EXERCISE DIRECTIONS: All entries must be repeated exactly; do not include the pictures.

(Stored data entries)
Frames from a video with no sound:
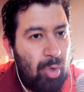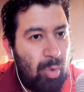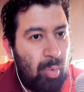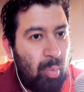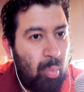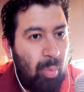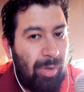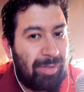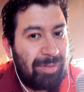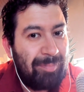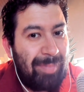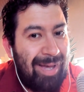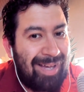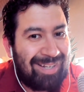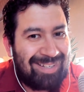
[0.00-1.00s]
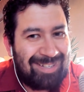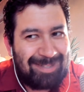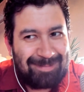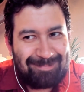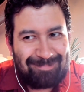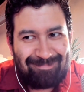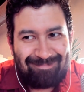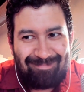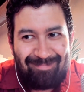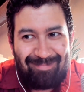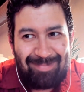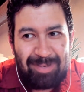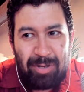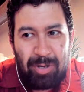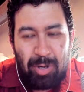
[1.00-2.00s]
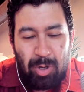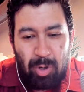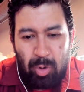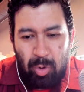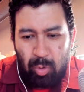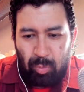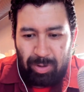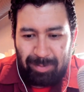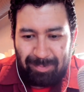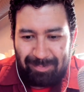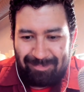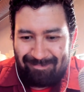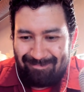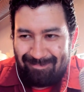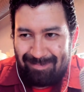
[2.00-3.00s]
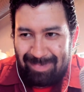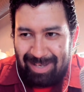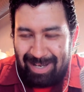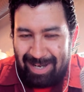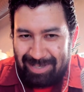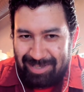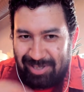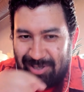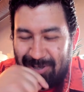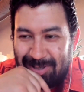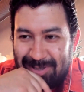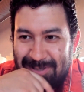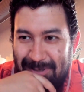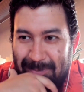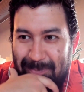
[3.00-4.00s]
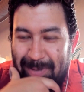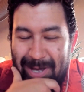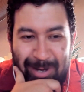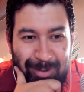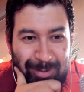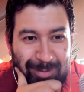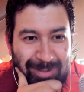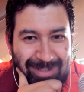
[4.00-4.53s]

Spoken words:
Welcome back. Well, I just talked about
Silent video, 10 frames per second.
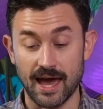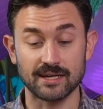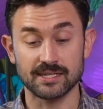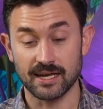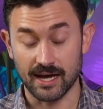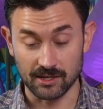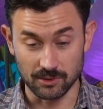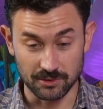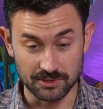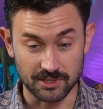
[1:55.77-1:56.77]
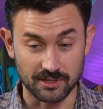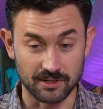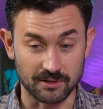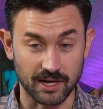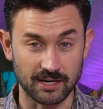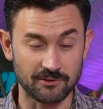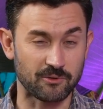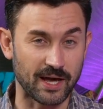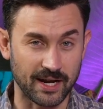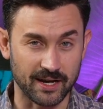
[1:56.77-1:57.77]
as I got older, kind of
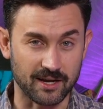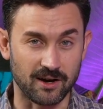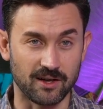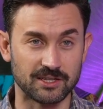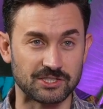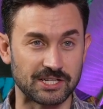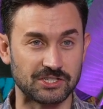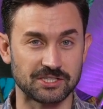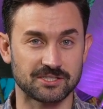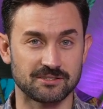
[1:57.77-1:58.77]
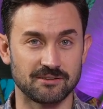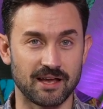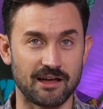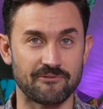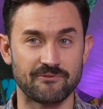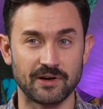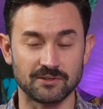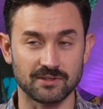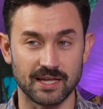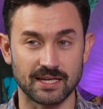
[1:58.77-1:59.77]
right out of college, I
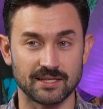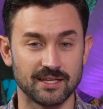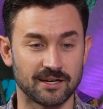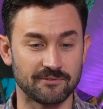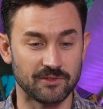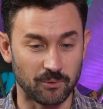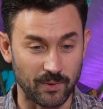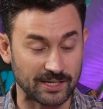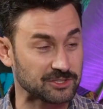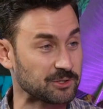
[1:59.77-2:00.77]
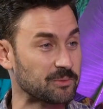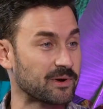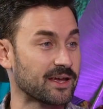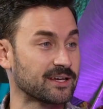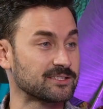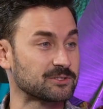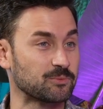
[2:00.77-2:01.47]
felt like none of the Western brands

TASK ANSWER:
Frames from a video with no sound:
[0.00-1.00s]
[1.00-2.00s]
[2.00-3.00s]
[3.00-4.00s]
[4.00-4.53s]

Spoken words:
Welcome back. Well, I just talked about
Silent video, 10 frames per second.
[1:55.77-1:56.77]
[1:56.77-1:57.77]
as I got older, kind of
[1:57.77-1:58.77]
[1:58.77-1:59.77]
right out of college, I
[1:59.77-2:00.77]
[2:00.77-2:01.47]
felt like none of the Western brands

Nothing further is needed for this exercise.